A new article in Transport Policy magazine serves up a gentle reminder that self-driving cars don’t need to park, and so they may slowly fill the streets to capacity.

The Autonomous Vehicle Parking Problem,” an article by Adam Millard-Ball of the Environmental Studies Department at the University of California, Santa Cruz, points out that “autonomous vehicles (AVs) have no need to park close to their destination, or even to park at all. Instead, AVs can seek out free on-street parking, return home, or cruise” for hours.

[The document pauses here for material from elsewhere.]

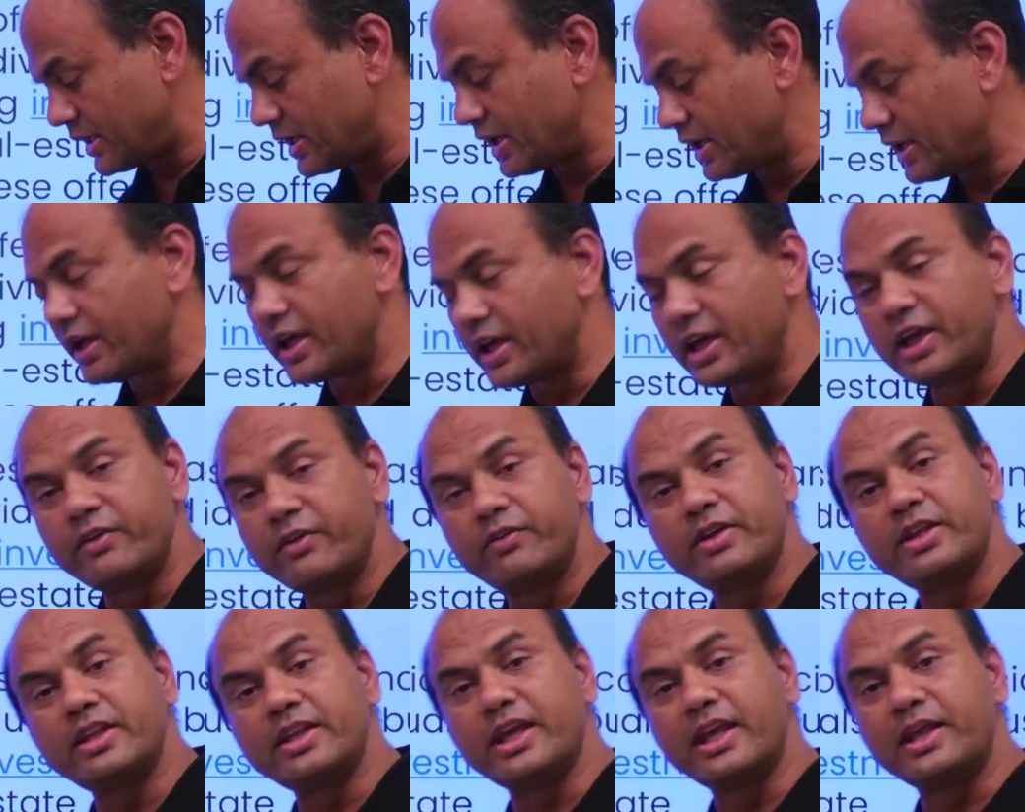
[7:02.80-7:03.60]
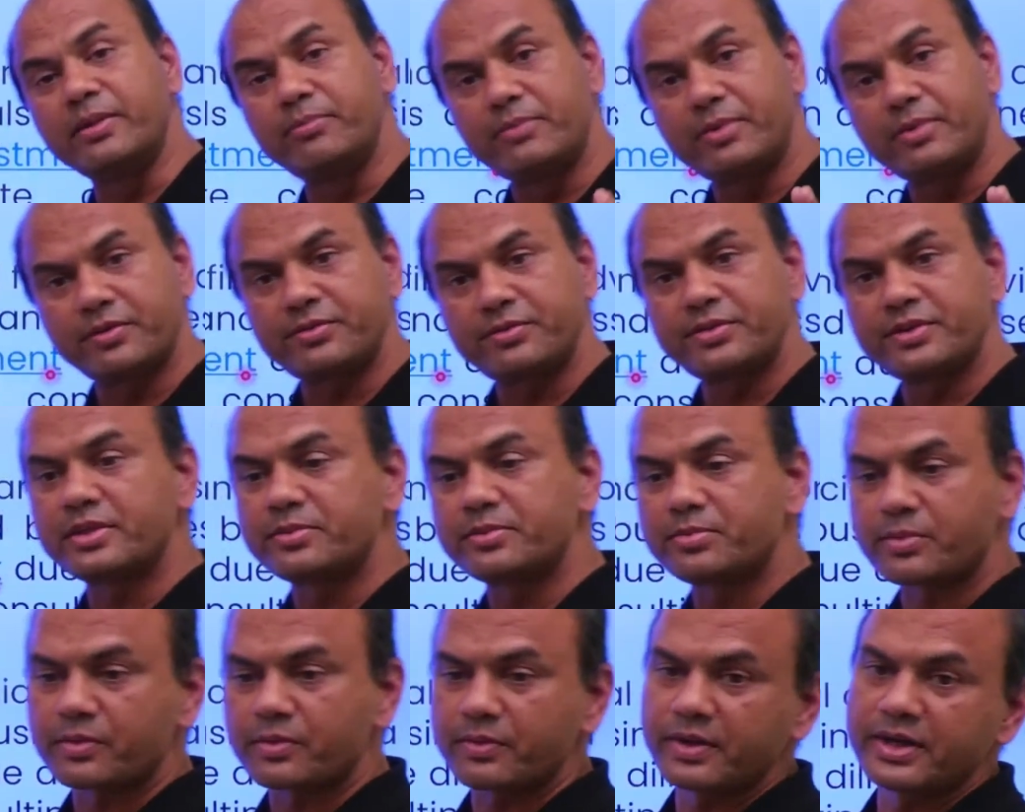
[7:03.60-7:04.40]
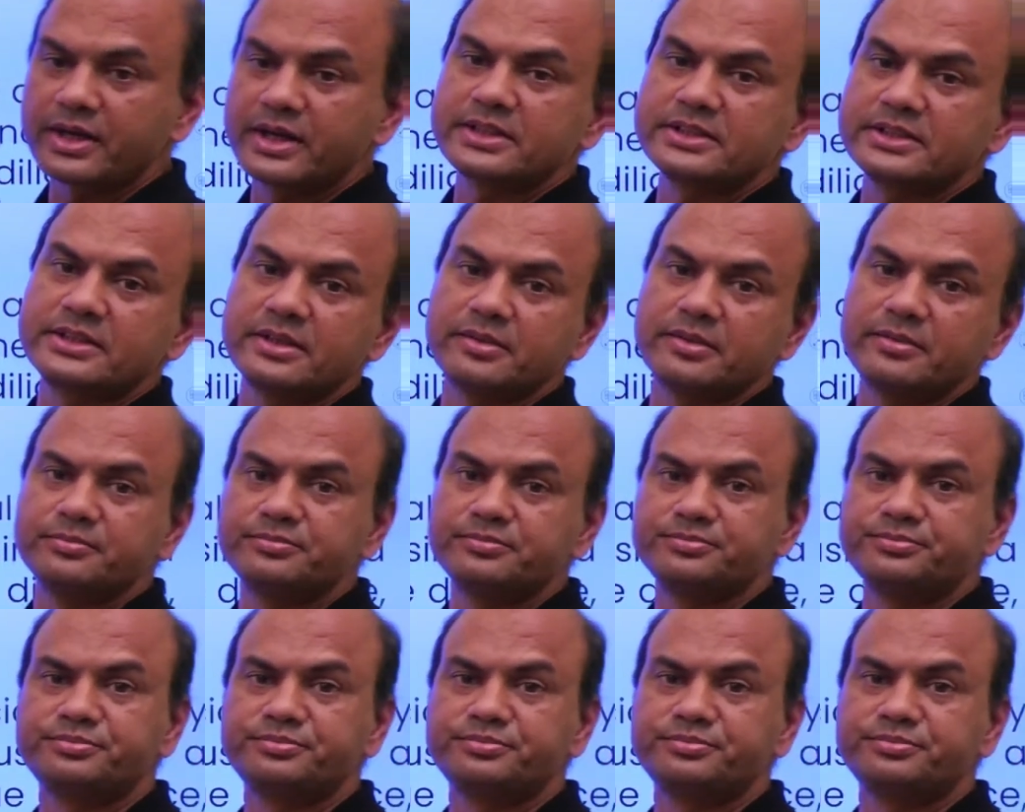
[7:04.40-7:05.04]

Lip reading: even NBFCs provide the same.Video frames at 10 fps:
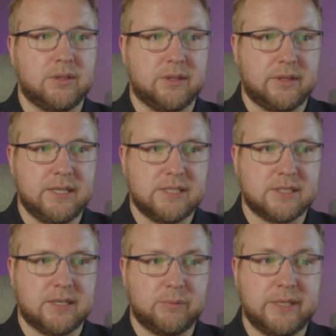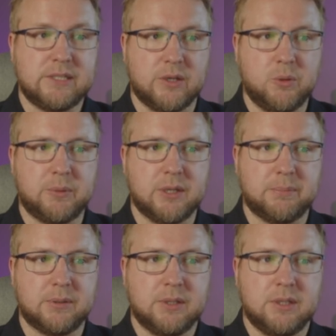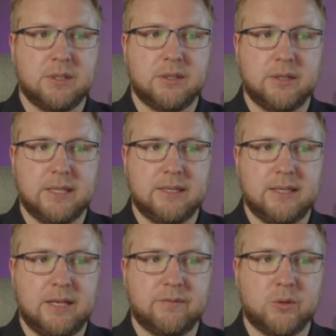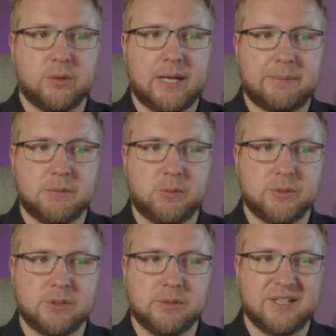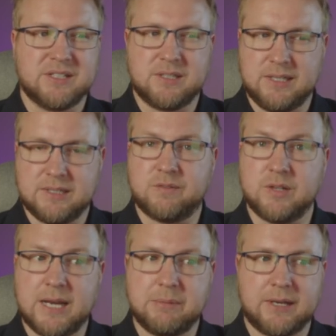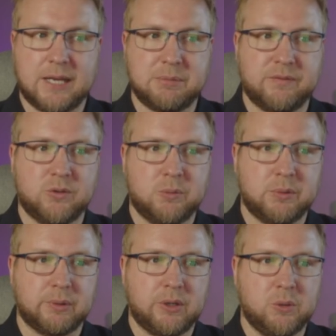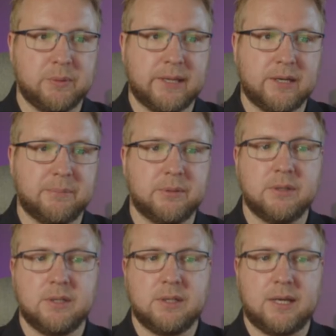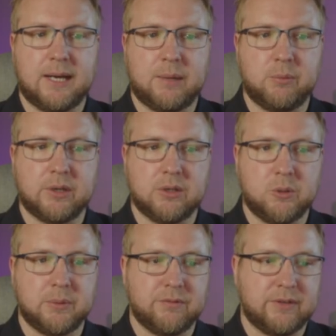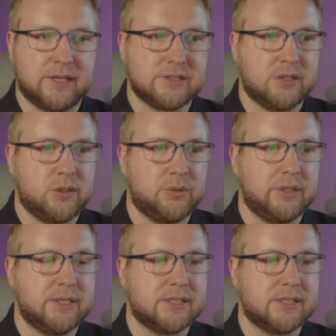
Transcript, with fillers: this, and we need to open up the Invoke-AppDeployToolkit, slightly different name than it had before, but we're going to open that up, and we're going to open it in V S Code in this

Millard-Ball used a “game theoretic framework” to show that self-driving cars have an incentive to “coordinate with each other in order to generate congestion” that could “more than double vehicle travel to, from, and within dense, urban cores.” That’s because AVs can drop off passengers, drive 12 miles to a parking spot, and hang out until it’s time to hit the road again to go fetch their human.

And because they don’t need to park, AVs may also just circulate for an hour, like when someone picks you up at the airport. While that could reduce parking issues in the city center, it would add a ton of traffic to the streets, as all those AVs drive back and forth and round and round.

While Millard-Ball argues that the rise of AVs is a great tipping point to bring congestion pricing to urban centers in the United States, I see something else: a future in which machines corral us into self-driving cars where we are held prisoner in endless traffic jams, just like Doctor Who predicted.